__Material for this task__.
◇ ◇ ◇ ◇ ◇

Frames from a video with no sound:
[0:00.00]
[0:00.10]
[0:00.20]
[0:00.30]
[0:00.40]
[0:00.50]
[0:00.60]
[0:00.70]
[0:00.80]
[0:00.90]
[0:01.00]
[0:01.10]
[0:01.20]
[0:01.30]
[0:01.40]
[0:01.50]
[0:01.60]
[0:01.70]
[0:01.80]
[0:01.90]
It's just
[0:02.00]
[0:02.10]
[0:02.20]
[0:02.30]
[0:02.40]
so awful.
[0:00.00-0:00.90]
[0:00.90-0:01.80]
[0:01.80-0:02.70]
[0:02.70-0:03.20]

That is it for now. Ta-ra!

◇ ◇ ◇ ◇ ◇

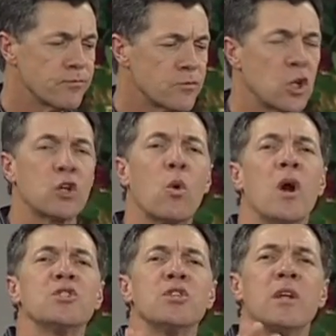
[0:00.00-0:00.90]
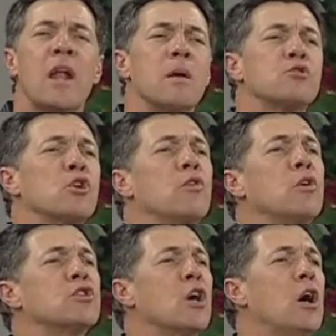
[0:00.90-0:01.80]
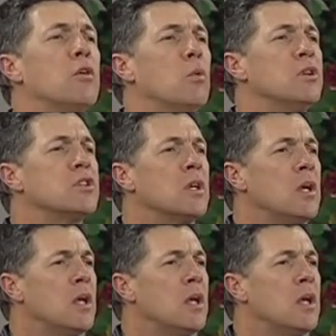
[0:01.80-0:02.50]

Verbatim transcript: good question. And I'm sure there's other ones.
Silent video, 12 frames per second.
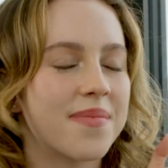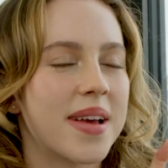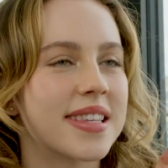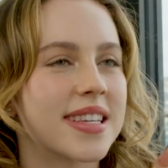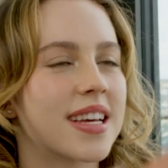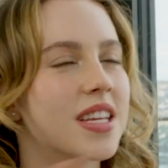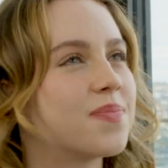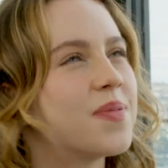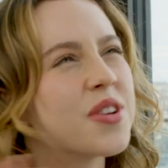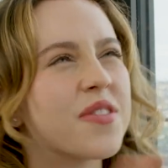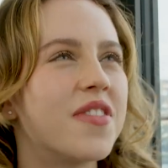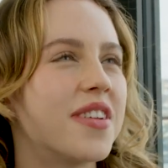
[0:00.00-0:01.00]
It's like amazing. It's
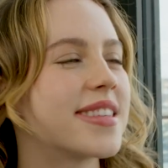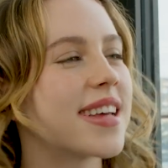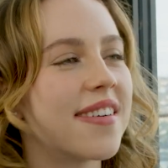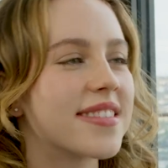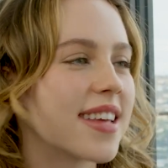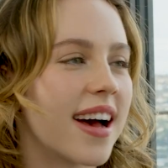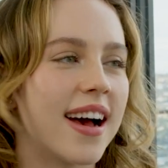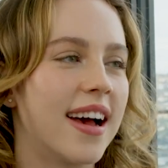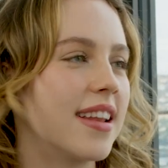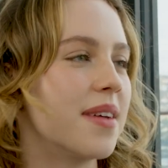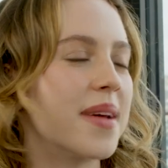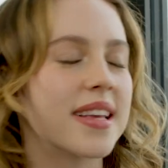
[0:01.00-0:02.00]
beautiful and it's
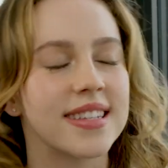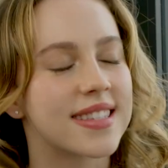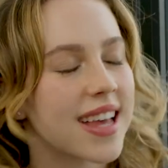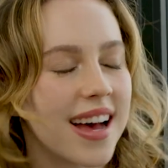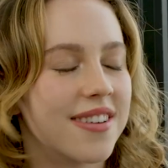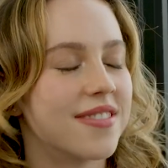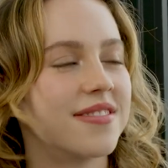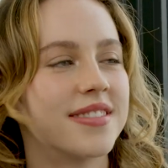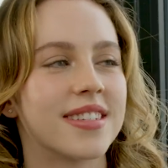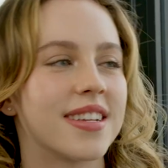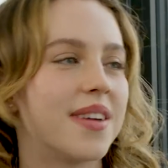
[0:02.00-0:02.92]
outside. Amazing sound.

◇ ◇ ◇ ◇ ◇

Copy whichever lines in the listing above contain the word "video".

Frames from a video with no sound:
Silent video, 12 frames per second.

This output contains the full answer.